→ **Listed entries**:
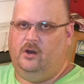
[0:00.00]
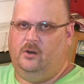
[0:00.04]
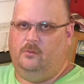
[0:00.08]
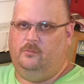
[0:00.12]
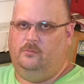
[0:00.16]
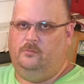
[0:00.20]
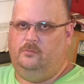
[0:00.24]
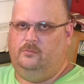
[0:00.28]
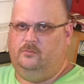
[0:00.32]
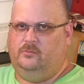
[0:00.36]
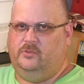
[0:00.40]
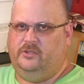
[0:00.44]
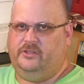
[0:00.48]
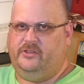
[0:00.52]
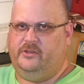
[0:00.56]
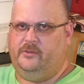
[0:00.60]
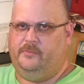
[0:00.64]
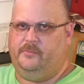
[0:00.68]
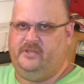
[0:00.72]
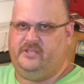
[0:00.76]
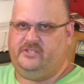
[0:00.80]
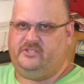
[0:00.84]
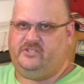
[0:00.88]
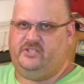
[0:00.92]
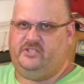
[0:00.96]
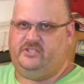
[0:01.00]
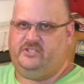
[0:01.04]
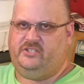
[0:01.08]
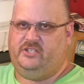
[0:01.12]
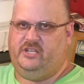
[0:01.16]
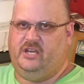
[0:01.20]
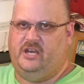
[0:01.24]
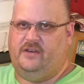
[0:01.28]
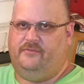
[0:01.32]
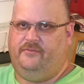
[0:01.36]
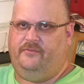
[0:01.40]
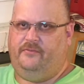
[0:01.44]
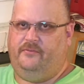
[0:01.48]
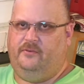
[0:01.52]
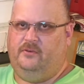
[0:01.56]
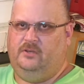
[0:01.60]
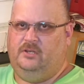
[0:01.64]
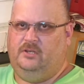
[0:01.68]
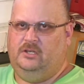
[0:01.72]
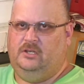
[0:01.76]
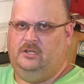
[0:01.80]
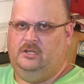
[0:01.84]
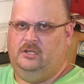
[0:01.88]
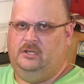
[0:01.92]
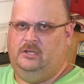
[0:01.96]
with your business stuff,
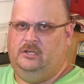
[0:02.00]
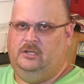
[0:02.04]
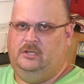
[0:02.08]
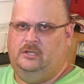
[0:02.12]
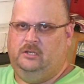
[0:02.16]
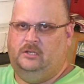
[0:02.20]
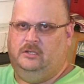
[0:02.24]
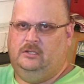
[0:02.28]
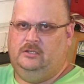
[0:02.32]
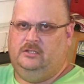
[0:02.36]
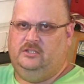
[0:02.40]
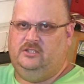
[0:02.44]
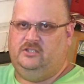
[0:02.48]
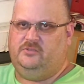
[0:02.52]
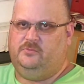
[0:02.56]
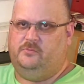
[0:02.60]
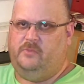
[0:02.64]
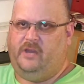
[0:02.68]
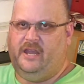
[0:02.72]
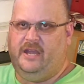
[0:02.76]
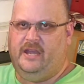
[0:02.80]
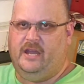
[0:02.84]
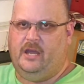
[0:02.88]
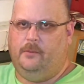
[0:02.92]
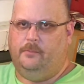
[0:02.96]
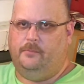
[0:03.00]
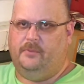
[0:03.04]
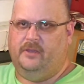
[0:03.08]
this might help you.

→ **Requirement**:
Output each entry verbatim; none of the pictures should be included.

→ **Solution for this task**:
[0:00.00]
[0:00.04]
[0:00.08]
[0:00.12]
[0:00.16]
[0:00.20]
[0:00.24]
[0:00.28]
[0:00.32]
[0:00.36]
[0:00.40]
[0:00.44]
[0:00.48]
[0:00.52]
[0:00.56]
[0:00.60]
[0:00.64]
[0:00.68]
[0:00.72]
[0:00.76]
[0:00.80]
[0:00.84]
[0:00.88]
[0:00.92]
[0:00.96]
[0:01.00]
[0:01.04]
[0:01.08]
[0:01.12]
[0:01.16]
[0:01.20]
[0:01.24]
[0:01.28]
[0:01.32]
[0:01.36]
[0:01.40]
[0:01.44]
[0:01.48]
[0:01.52]
[0:01.56]
[0:01.60]
[0:01.64]
[0:01.68]
[0:01.72]
[0:01.76]
[0:01.80]
[0:01.84]
[0:01.88]
[0:01.92]
[0:01.96]
with your business stuff,
[0:02.00]
[0:02.04]
[0:02.08]
[0:02.12]
[0:02.16]
[0:02.20]
[0:02.24]
[0:02.28]
[0:02.32]
[0:02.36]
[0:02.40]
[0:02.44]
[0:02.48]
[0:02.52]
[0:02.56]
[0:02.60]
[0:02.64]
[0:02.68]
[0:02.72]
[0:02.76]
[0:02.80]
[0:02.84]
[0:02.88]
[0:02.92]
[0:02.96]
[0:03.00]
[0:03.04]
[0:03.08]
this might help you.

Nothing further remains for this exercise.